- Born: August 23, 1966 Roseville, California
- Died: August 7, 2010 (aged 43) Los Angeles, California
- Occupation: Producer
- Notable credits: Futurama; The Ant Bully;
- Relatives: Steve Cochran (grandfather)

= Alex Johns =

American film producer (1966–2010)

Alex Johns (August 23, 1966 – August 7, 2010) was an American film and television producer. Johns is best known for his work as the co-producer of more than seventy episodes of the animated television series Futurama. He was also the co-executive producer of the 2006 animated comedy film The Ant Bully.

==Early life==
Johns was born in Roseville, California, on August 23, 1966, the son of Xandria Walker and Wendell Johns (who predeceased him). Johns was one of five brothers, along with Michael, Christopher and Daniel Johns, and David Cimino. He was the grandson of actor Steve Cochran (1917–1965). Johns graduated from Escalon High School in Escalon, California, in 1984. He attended both San Diego State University and the University of California, San Diego.

==Career==
Johns began his career in the film industry by colorizing classic black-and-white movies in the late 1980s. Johns was successful in this work despite the fact that he was colorblind, which he kept a professional secret. He began working in television in the 1990s on the series, The Ren & Stimpy Show.

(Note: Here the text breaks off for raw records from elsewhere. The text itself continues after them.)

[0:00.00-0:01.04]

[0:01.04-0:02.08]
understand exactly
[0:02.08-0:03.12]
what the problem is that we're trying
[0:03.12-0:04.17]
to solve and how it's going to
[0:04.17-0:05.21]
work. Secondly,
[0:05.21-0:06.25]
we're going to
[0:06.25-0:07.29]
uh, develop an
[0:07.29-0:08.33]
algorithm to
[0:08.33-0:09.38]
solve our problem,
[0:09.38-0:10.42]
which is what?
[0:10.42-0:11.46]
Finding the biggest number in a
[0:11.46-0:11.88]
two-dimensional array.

Matt Groening, the creator of Futurama, hired Johns to work on the show. Johns would eventually co-produce more than seventy episodes of Futurama during his career. Groening also gave Johns a prominent production role on the 1999 Christmas television special, Olive, the Other Reindeer, which starred Drew Barrymore and Ed Asner.

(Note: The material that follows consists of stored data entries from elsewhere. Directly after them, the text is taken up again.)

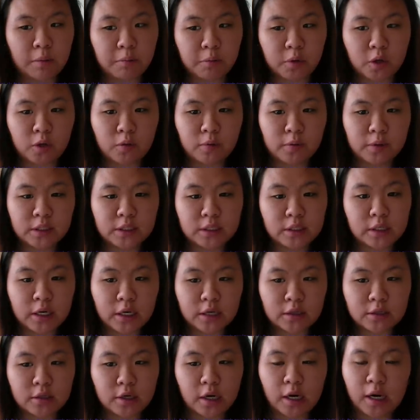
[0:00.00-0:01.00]
I'm going to
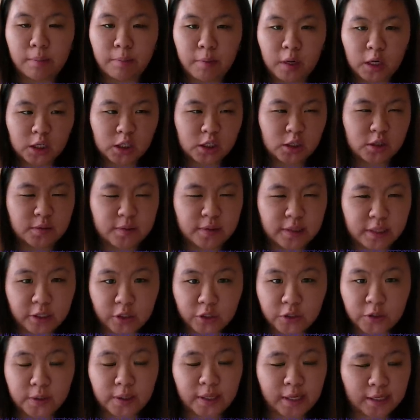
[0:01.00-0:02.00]
get started. I'm not going to do an
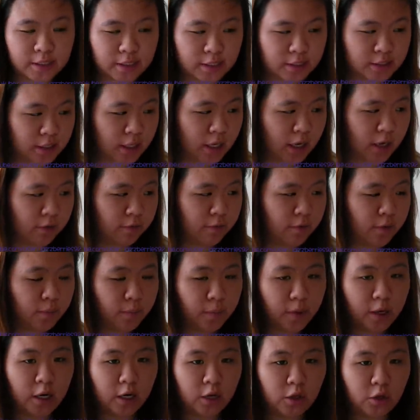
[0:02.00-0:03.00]
intro, as I said,
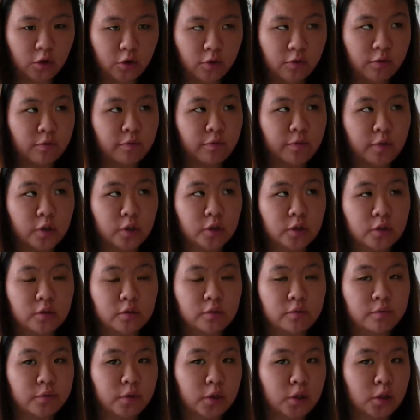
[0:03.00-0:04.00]
for my other first
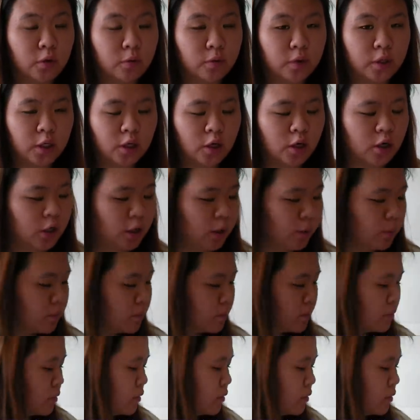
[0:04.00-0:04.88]
clothing haul.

Director John A. Davis hired Johns to co-executive produce the 2006 animated film, The Ant Bully. In a professional twist, Johns had actually fired Davis from the production staff of Olive, the Other Reindeer in the late 1990s due to tactical and budgetary reasons. Davis spoke of the unusual situation in an interview in 2010 explaining, "Alex was in the uncomfortable position of telling me I was being replaced, but to hear his spin, it sounded like I was getting a promotion! He was awesome...He did such a great job firing me, I had to hire him! [for The Ant Bully]." The film went on to gross more than $28 million at the U.S. domestic box office.

==Death==
Johns died on August 7, 2010, at Cedars-Sinai Medical Center in Los Angeles after a long-term illness at the age of 43. The 100th episode of Futurama, "The Mutants Are Revolting", was dedicated to his memory.